[Stored items]
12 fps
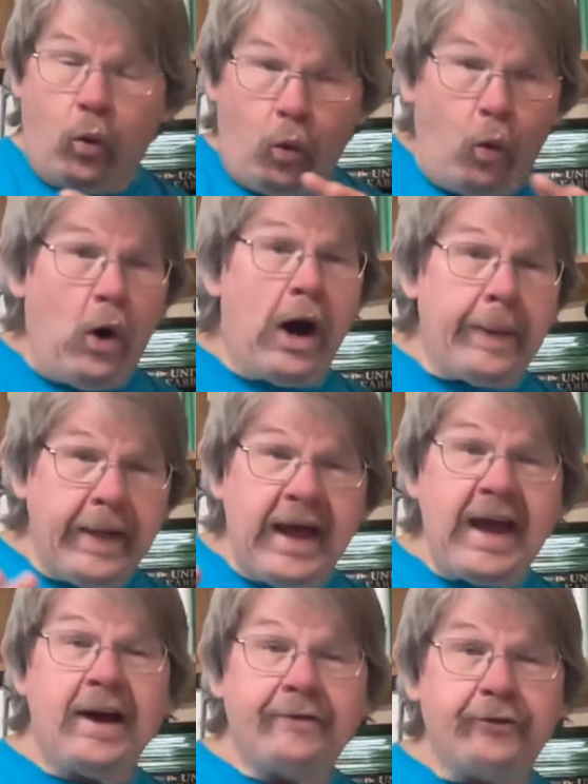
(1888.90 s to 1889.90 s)

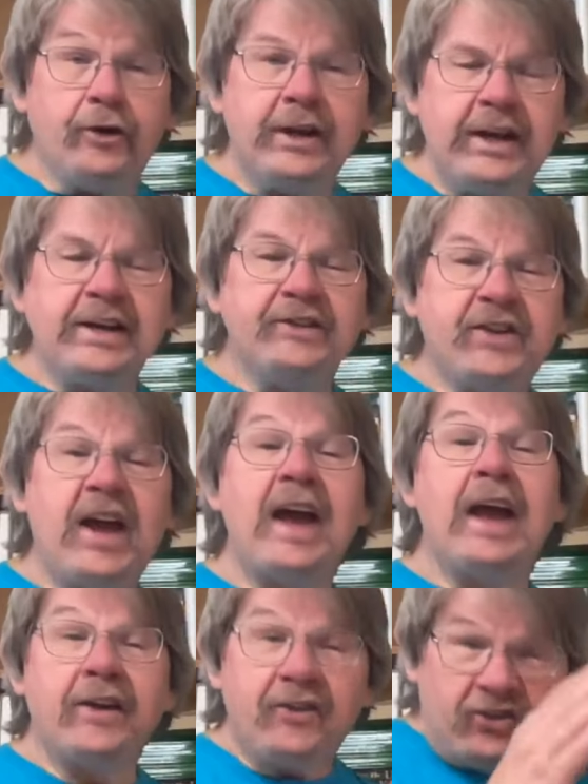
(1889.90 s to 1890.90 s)
whatever it
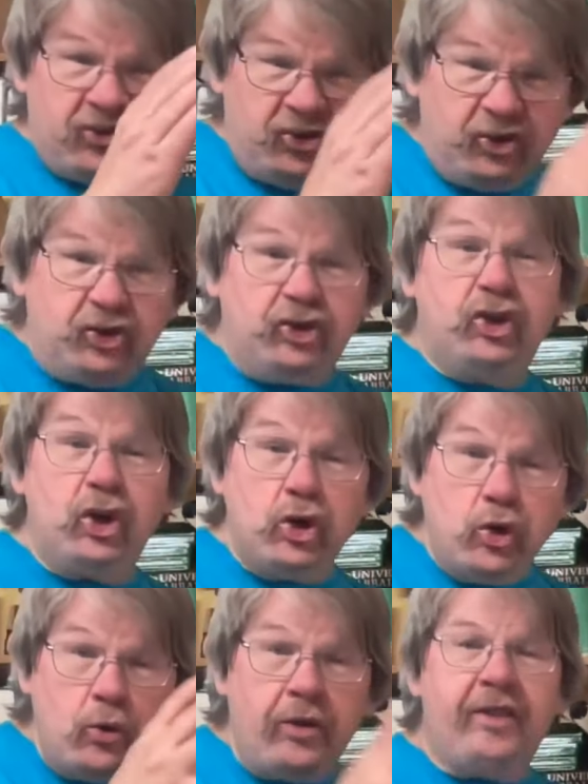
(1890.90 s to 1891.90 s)
takes,
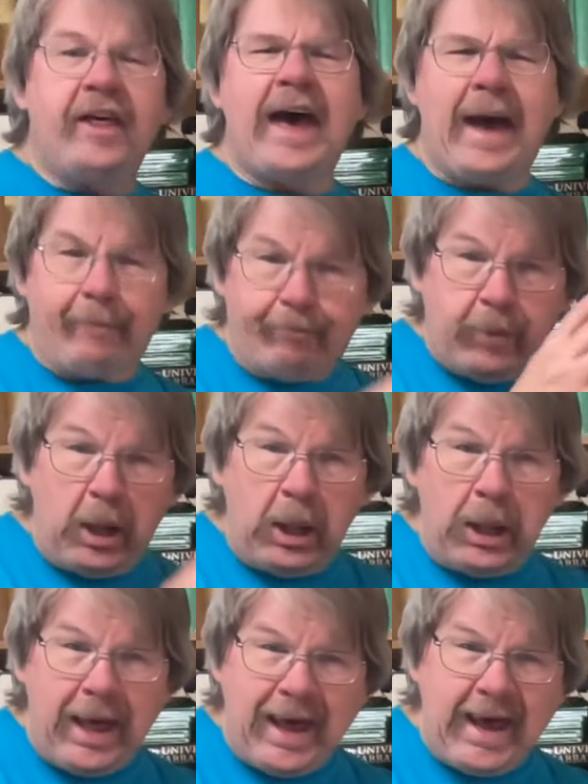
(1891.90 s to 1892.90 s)
do that
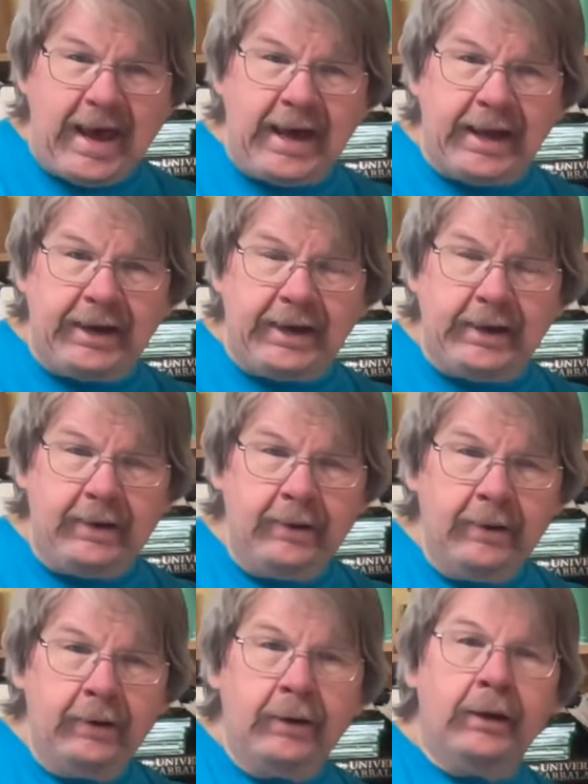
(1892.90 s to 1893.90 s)
plan.
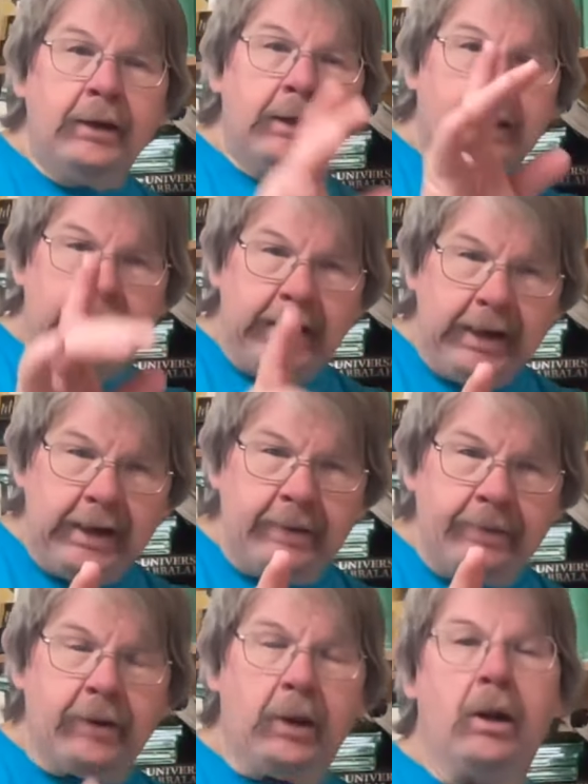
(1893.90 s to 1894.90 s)

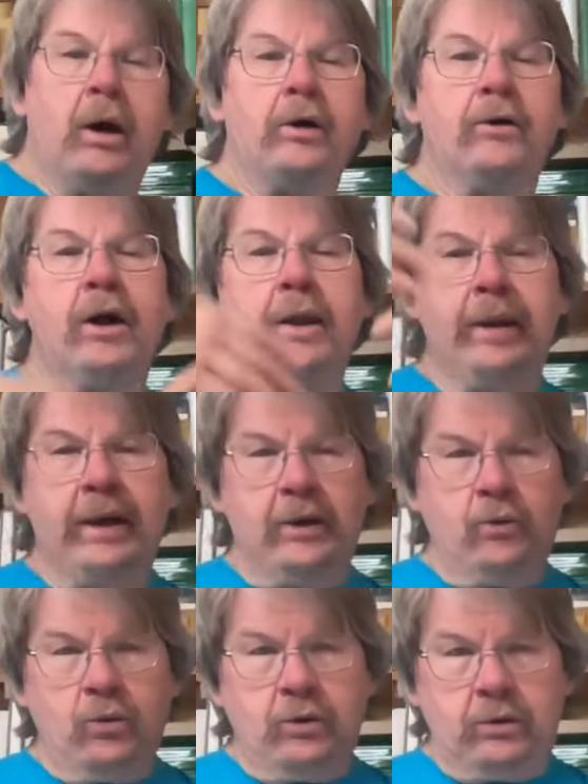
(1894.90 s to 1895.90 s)
In the long run,
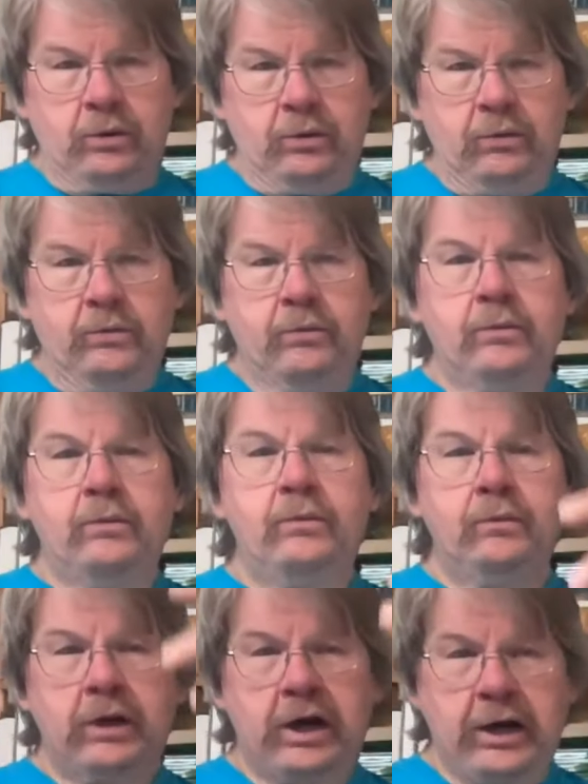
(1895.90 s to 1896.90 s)
it will
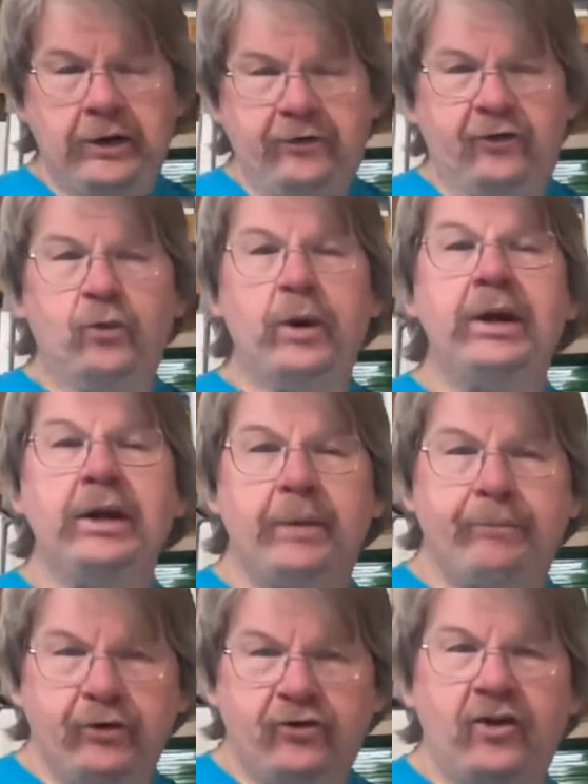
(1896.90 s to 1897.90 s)
uh, sweeten
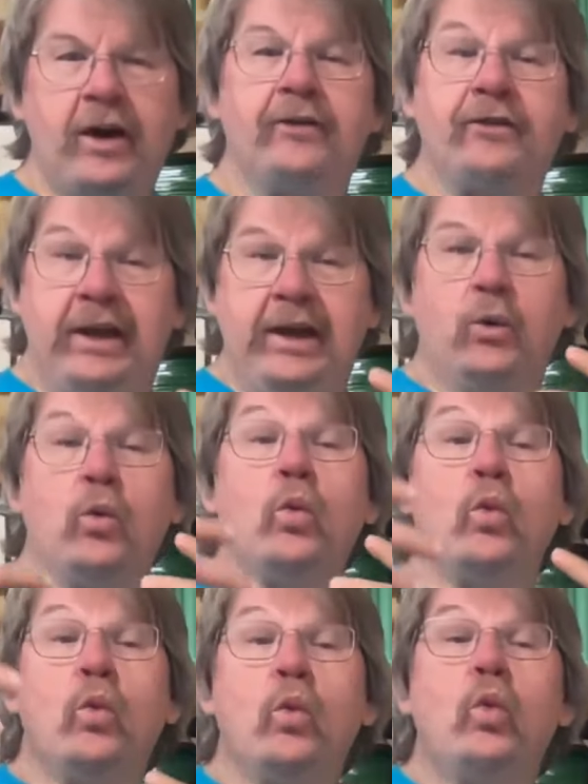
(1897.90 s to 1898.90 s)
up your chest. It
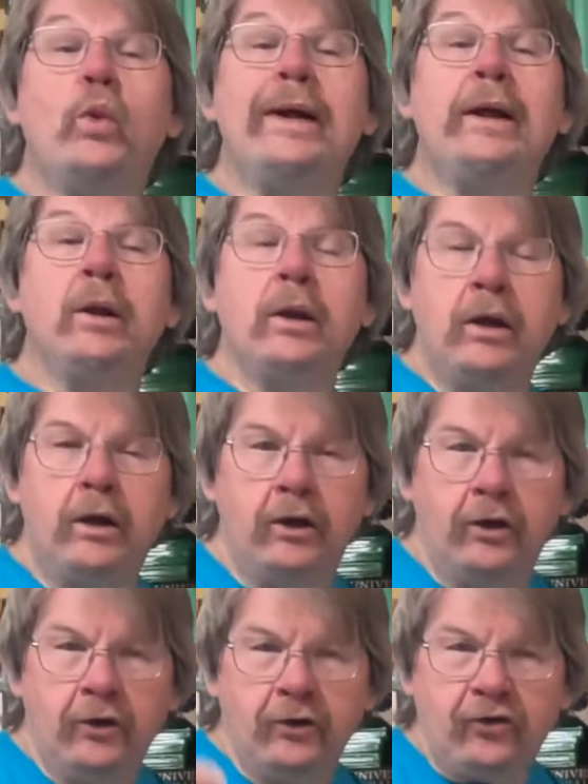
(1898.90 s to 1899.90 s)
will
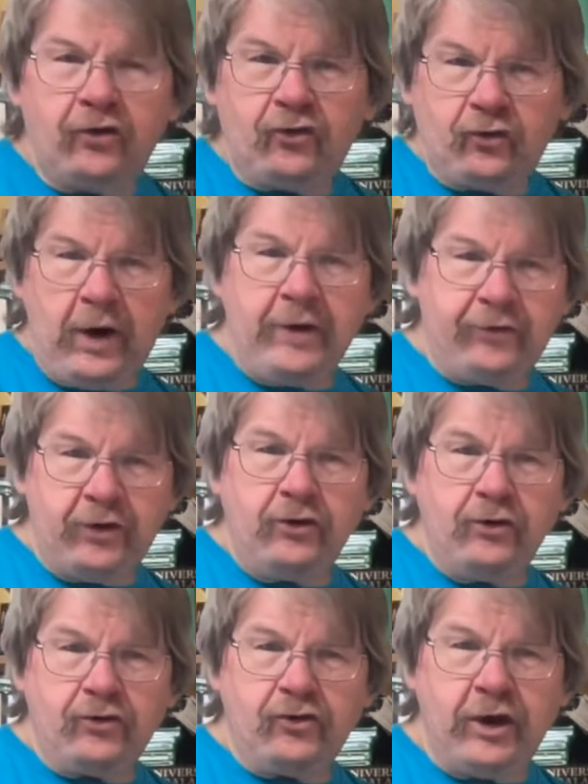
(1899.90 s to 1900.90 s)

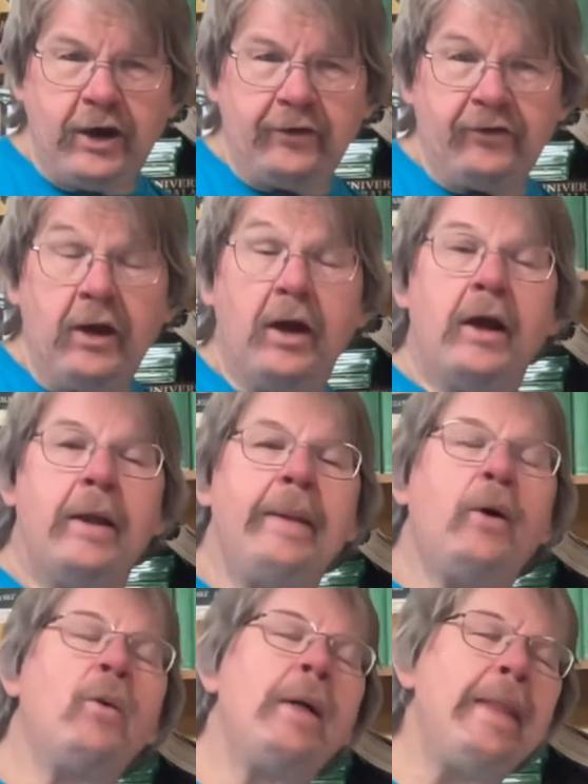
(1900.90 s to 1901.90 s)
strengthen your chest.
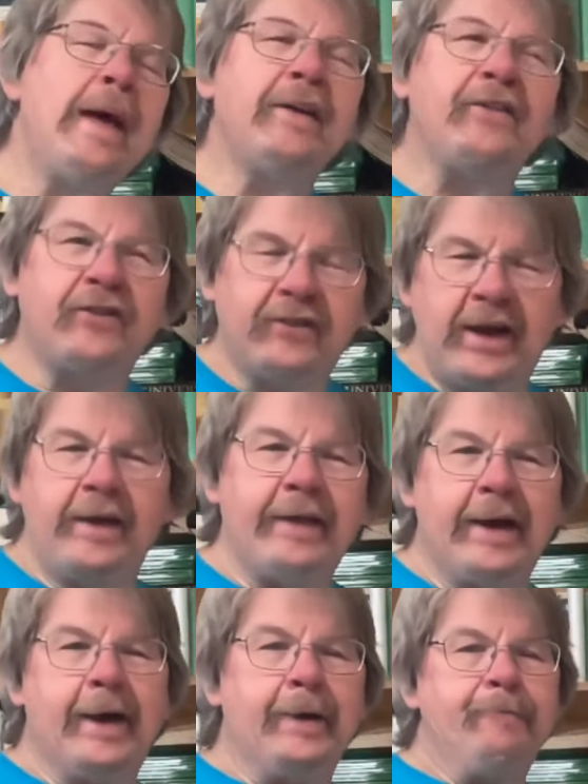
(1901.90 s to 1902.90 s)
Now, when they say
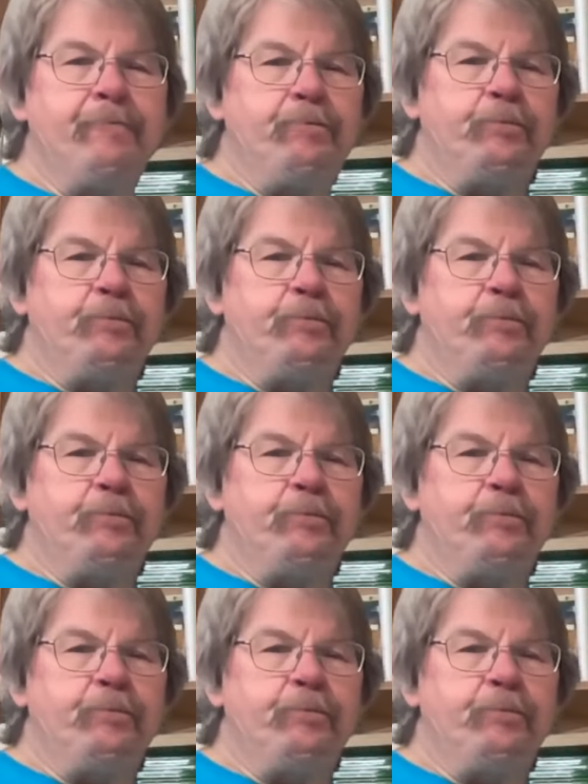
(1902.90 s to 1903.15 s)
that,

WORK TO COMPLETE
Retype each line above precisely, please. Skip anything that is a picture.

RESULT OF THE EXERCISE
12 fps
(1888.90 s to 1889.90 s)

(1889.90 s to 1890.90 s)
whatever it
(1890.90 s to 1891.90 s)
takes,
(1891.90 s to 1892.90 s)
do that
(1892.90 s to 1893.90 s)
plan.
(1893.90 s to 1894.90 s)

(1894.90 s to 1895.90 s)
In the long run,
(1895.90 s to 1896.90 s)
it will
(1896.90 s to 1897.90 s)
uh, sweeten
(1897.90 s to 1898.90 s)
up your chest. It
(1898.90 s to 1899.90 s)
will
(1899.90 s to 1900.90 s)

(1900.90 s to 1901.90 s)
strengthen your chest.
(1901.90 s to 1902.90 s)
Now, when they say
(1902.90 s to 1903.15 s)
that,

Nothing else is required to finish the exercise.